The Millennium series is described in a New York Times review as "utterly addicting", and this, the third in the series, received a good review. Salander is described as "one of the most original characters in a thriller to come along in a while". The combination of her resourcefulness, intelligence and apparent fragility underlies her ability to win the battle to have her re-institutionalized. The compelling character of Salander and her past, completely explained in the volume of the trilogy, is a counterpoint to Blomkvist's more mundane character, writes the reviewer. The novel itself is compared to John LeCarre's cold-war thrillers. Writing for The Guardian, Kate Mosse declares that The Girl Who Kicked the Hornet's Nest is a "grown-up work for grown-up readers", which she says shows a well-presented plausible narrative. The Los Angeles Times disagrees, describing the plots as "improbable", but notes the popularity of the series, referring to it as "an authentic phenomenon". Writing for The Washington Post, Patrick Anderson claims the third in the series "brings the saga to a satisfactory conclusion".
The overly long and complicated plot is criticized by Marcel Berlins writing for The Sunday Times.
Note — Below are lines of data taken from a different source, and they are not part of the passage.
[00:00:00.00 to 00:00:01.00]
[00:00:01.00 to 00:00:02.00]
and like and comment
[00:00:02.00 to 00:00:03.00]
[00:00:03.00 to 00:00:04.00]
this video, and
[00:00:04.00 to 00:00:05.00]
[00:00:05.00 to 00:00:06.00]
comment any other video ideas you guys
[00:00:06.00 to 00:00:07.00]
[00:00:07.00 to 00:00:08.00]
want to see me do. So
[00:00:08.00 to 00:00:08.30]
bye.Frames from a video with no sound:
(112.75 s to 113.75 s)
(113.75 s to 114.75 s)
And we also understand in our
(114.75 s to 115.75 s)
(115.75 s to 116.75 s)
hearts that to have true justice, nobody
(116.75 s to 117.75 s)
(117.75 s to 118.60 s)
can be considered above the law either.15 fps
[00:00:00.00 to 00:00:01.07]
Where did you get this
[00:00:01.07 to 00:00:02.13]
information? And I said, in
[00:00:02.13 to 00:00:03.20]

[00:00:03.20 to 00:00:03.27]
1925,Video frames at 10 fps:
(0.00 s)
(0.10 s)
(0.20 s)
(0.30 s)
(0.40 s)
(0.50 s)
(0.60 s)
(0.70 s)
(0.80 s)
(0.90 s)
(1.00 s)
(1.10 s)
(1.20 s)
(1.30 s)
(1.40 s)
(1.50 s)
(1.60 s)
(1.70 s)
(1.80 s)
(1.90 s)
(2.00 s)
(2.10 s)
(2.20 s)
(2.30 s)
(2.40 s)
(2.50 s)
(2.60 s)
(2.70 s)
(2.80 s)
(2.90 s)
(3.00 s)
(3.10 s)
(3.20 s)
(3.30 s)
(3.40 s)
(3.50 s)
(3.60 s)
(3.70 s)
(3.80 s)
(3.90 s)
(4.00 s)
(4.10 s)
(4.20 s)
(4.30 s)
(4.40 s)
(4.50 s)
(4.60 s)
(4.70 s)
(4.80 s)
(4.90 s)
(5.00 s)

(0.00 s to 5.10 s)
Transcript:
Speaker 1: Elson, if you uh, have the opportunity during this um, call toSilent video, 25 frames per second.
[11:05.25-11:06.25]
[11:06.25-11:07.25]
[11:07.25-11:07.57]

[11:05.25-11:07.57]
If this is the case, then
The Los Angeles Times critic agrees, pointing at the implausibility of Larsson's plot, the weak writing and characterizations.
Larsson submitted the book to two Swedish publishers, with Norstedts Förlag accepting the manuscript for publication. Norstedts commissioned Steve Murray under the pen-name of Reg Keeland to undertake the English translation.
Alfred A. Knopf bought the rights to the book, along with the preceding two volumes in the series, after Larsson's death in 2004. The Girl Who Kicked the Hornets' Nest was published with a first print-run of 800,000 copies.